Starbreeze Studios didn’t stop there in terms of bringing the story to life. One of the starring aspects of this game and what sets it apart from others is the fact that you control both brothers simultaneously. Using both of the analog sticks you guide one brother with the left and the other with the right. The only way you can continue through the obstacles and puzzles of each new area is by getting the brothers to work together. This deepens your bond to both of them while also cementing in your mind how much these two need and care for each other. The mechanic has been praised for its simple yet unique way of immersing the player into the world and investing them in this story. It is a bit difficult to get used to using both thumbs to guide the two brothers simultaneously but after a while it becomes normal for you and you start to forget that games could be played any other way.

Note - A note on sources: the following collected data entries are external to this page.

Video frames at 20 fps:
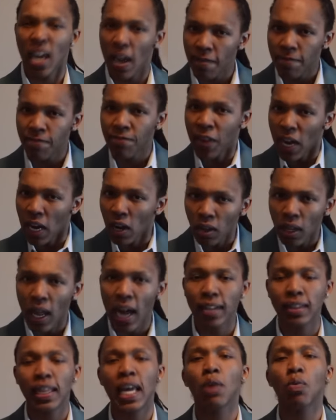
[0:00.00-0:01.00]
it felt
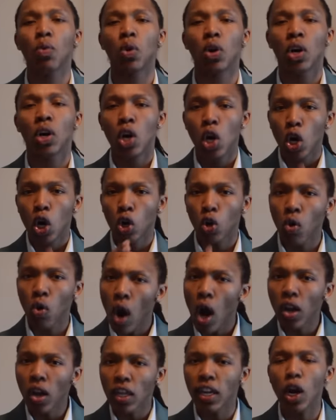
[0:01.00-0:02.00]
like they were
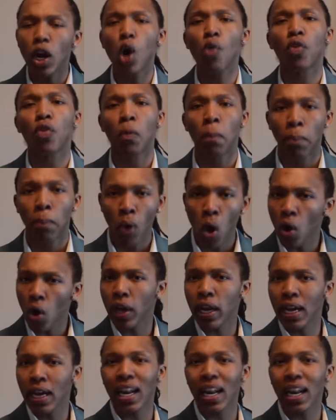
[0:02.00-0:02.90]
crawling over broken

The unique gameplay and the sense of camaraderie that bubbles forth in the player’s mind because of it becomes one of the biggest contributions for the gut punch that is the ending of this game. As the brothers get nearer to the Tree of Life they stumble upon a tribe that is set on sacrificing a girl. The brothers being the kind-hearted people they are rescue her and that seems to be the end of it. That is until the older brother, Naia, becomes infatuated with the girl and follows her to a cave, a decision that ends up costing him dearly. The girl reveals to be a spider lady. Despite the brothers’ best efforts and the fact that they defeat her, Naia is fatally wounded in the fight.

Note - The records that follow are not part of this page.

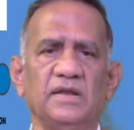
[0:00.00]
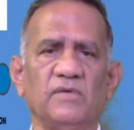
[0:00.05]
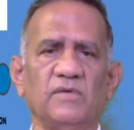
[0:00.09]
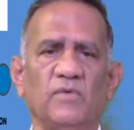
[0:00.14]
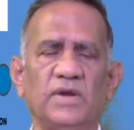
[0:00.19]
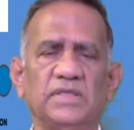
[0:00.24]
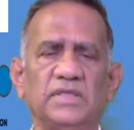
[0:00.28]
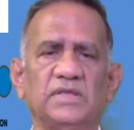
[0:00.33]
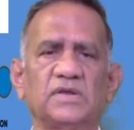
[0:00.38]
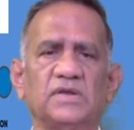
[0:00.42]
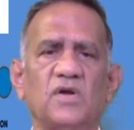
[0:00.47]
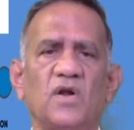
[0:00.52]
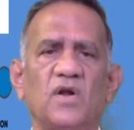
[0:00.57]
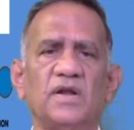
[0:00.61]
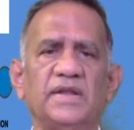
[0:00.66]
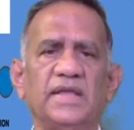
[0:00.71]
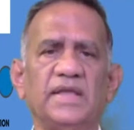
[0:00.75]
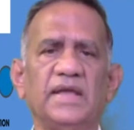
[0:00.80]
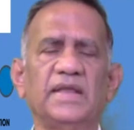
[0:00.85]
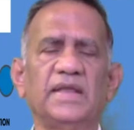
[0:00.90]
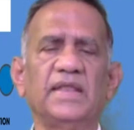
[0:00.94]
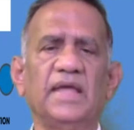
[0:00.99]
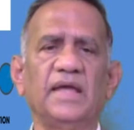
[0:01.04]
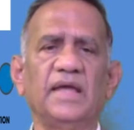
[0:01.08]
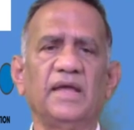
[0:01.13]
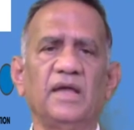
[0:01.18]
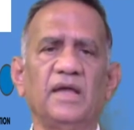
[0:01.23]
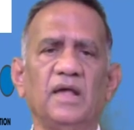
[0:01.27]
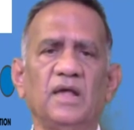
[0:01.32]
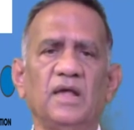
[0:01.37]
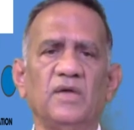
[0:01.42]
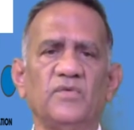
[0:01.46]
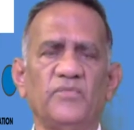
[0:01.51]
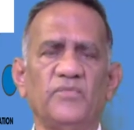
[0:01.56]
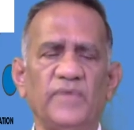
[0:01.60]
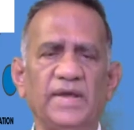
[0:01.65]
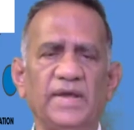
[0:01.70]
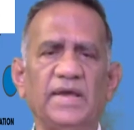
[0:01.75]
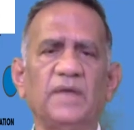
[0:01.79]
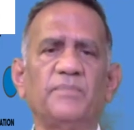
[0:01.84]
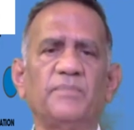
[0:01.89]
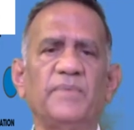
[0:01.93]
what is it called, DNA
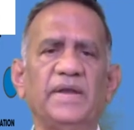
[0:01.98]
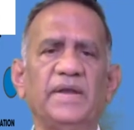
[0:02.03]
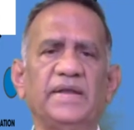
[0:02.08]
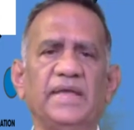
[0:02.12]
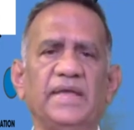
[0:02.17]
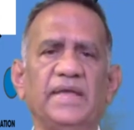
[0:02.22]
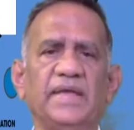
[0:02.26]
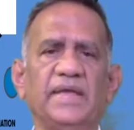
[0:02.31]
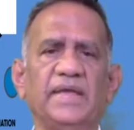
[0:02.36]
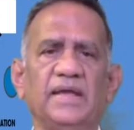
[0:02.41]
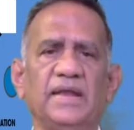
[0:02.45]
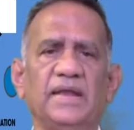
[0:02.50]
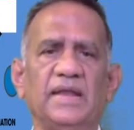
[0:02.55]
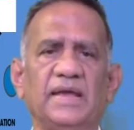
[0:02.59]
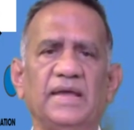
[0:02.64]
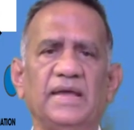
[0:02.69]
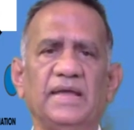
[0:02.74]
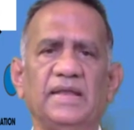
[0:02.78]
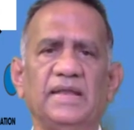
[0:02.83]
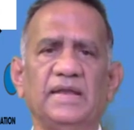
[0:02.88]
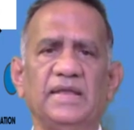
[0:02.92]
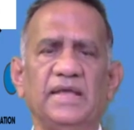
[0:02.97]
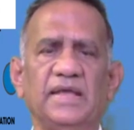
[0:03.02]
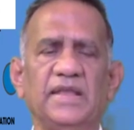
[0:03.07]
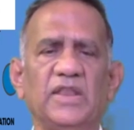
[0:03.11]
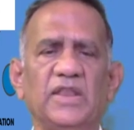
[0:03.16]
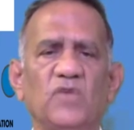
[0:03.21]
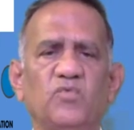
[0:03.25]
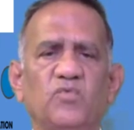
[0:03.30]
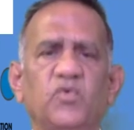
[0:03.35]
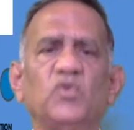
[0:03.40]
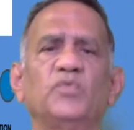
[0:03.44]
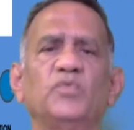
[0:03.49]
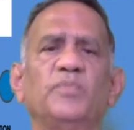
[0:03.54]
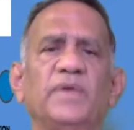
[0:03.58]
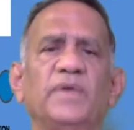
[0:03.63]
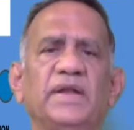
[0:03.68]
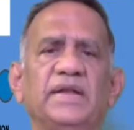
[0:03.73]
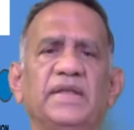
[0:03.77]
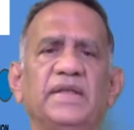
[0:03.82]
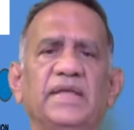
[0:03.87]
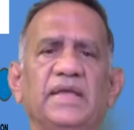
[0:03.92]
fingerprinting, and again DNA
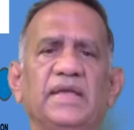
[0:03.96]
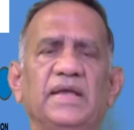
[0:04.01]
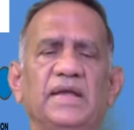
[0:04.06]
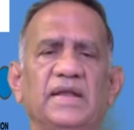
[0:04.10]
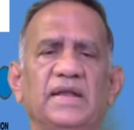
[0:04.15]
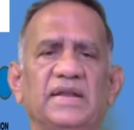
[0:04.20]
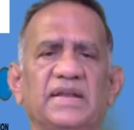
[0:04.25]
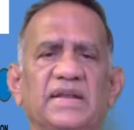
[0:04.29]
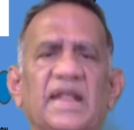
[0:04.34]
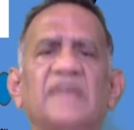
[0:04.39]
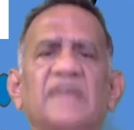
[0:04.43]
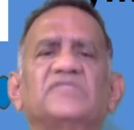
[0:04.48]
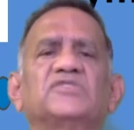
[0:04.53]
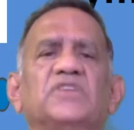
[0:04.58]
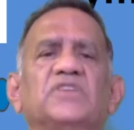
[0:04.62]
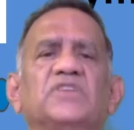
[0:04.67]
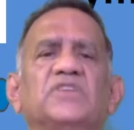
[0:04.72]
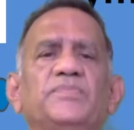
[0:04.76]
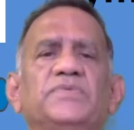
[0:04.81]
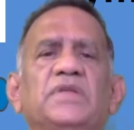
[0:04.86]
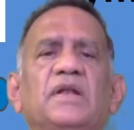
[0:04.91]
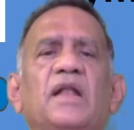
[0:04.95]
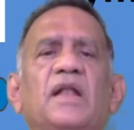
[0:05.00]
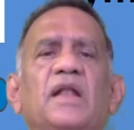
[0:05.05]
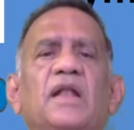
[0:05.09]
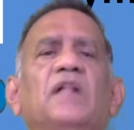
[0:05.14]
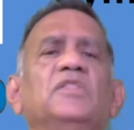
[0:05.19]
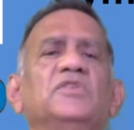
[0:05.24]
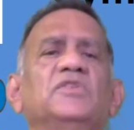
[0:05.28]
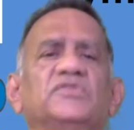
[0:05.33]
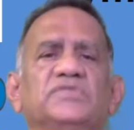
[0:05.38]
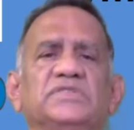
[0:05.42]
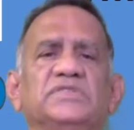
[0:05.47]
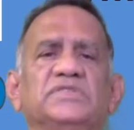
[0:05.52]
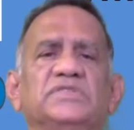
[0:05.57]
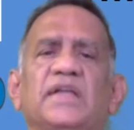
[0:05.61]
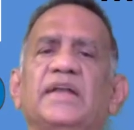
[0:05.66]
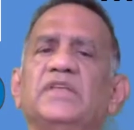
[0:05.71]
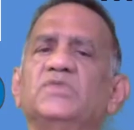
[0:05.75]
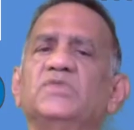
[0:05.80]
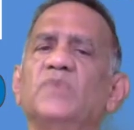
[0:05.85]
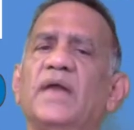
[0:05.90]
footprinting and transcription and all those things.
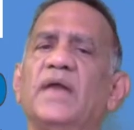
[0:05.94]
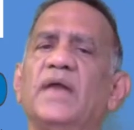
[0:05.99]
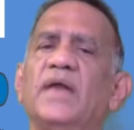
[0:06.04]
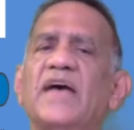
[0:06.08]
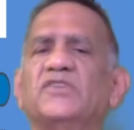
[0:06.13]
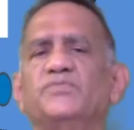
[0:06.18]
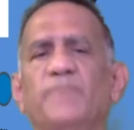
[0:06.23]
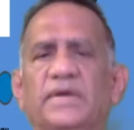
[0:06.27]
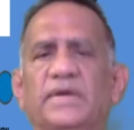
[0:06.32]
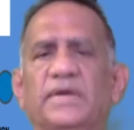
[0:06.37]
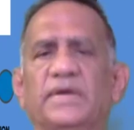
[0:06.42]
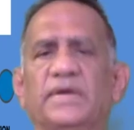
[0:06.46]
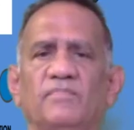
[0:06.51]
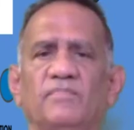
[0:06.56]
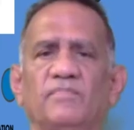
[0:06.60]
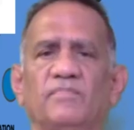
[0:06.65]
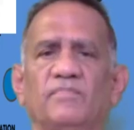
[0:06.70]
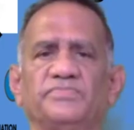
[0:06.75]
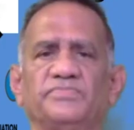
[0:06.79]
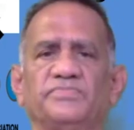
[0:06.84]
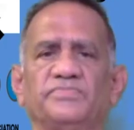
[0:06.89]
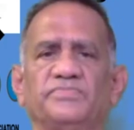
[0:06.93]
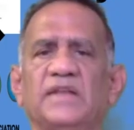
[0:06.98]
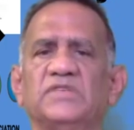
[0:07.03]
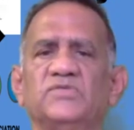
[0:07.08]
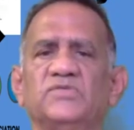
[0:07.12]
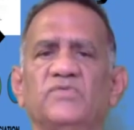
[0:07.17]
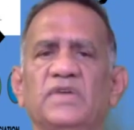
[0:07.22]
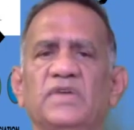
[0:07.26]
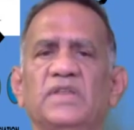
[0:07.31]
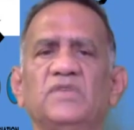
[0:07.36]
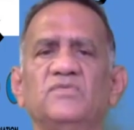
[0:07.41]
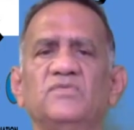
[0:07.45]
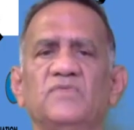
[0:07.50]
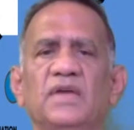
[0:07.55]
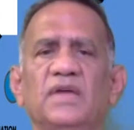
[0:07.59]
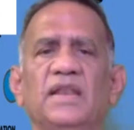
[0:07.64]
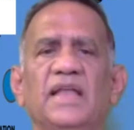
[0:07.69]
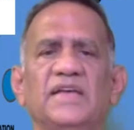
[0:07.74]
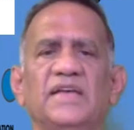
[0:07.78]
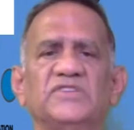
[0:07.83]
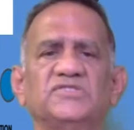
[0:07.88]
That is one aspect that is very
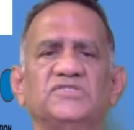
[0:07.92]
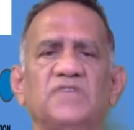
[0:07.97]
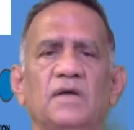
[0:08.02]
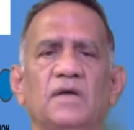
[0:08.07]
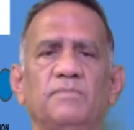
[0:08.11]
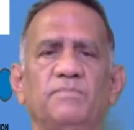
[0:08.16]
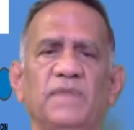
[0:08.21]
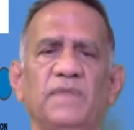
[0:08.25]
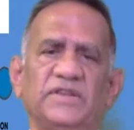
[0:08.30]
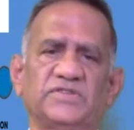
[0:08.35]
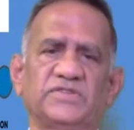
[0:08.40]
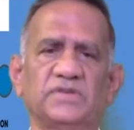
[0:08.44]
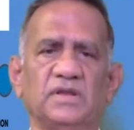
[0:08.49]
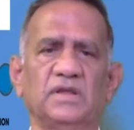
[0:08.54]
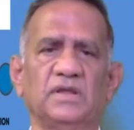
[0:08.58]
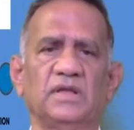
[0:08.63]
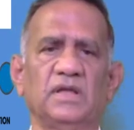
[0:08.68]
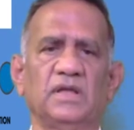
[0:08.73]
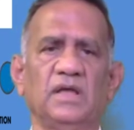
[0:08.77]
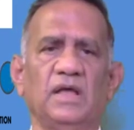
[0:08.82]
well established.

Still the pair of siblings push on to the Tree of Life and when the younger brother goes up alone to retrieve the water he returns to find his older brother dead. He tries desperately to save him but it is too late. Now the player, after experiencing an emotional gut punch of a scene, is left with a heartbreaking realization that they now only need to use one analog stick. After all this time of using both it feels off and unnatural to be using only one. This along with the heart-wrenching music make it tough to see the screen through your tears. As Naiee wanders towards the water he is hit with the realization that he has been relying on his brother since he can’t swim; the player is also weighed down by this painful truth. It is only by using the analog stick assigned to the older brother that Naiee can safely swim, Through this beautiful yet painful mechanic you can understand that his brother’s spirit is helping him back home.
Games like Brothers: A Tale of Two Sons are ones I recommend everyone to play. Whether you are interested due to the unique mechanic, the story or to see if this game will touch your heart too, this game is well worth your time. It is also a game that is widely available on a plethora of platforms such as Playstation 3, Playstation 4, Xbox One, Nintendo Switch and Microsoft Windows to name a few. Even if you don’t have a console, you can pick it up either on the iOS or Android so nothing is stopping you from experiencing this story. As a quick highlight, right now on the Playstation store Brothers is down to the low, low price of $3.99 which is an extremely good steal that lasts until the 22nd of December. So what are you waiting for? If you are ready or looking for an unforgettable journey that will touch your heart, give Brothers: A Tale of Two Sons a try.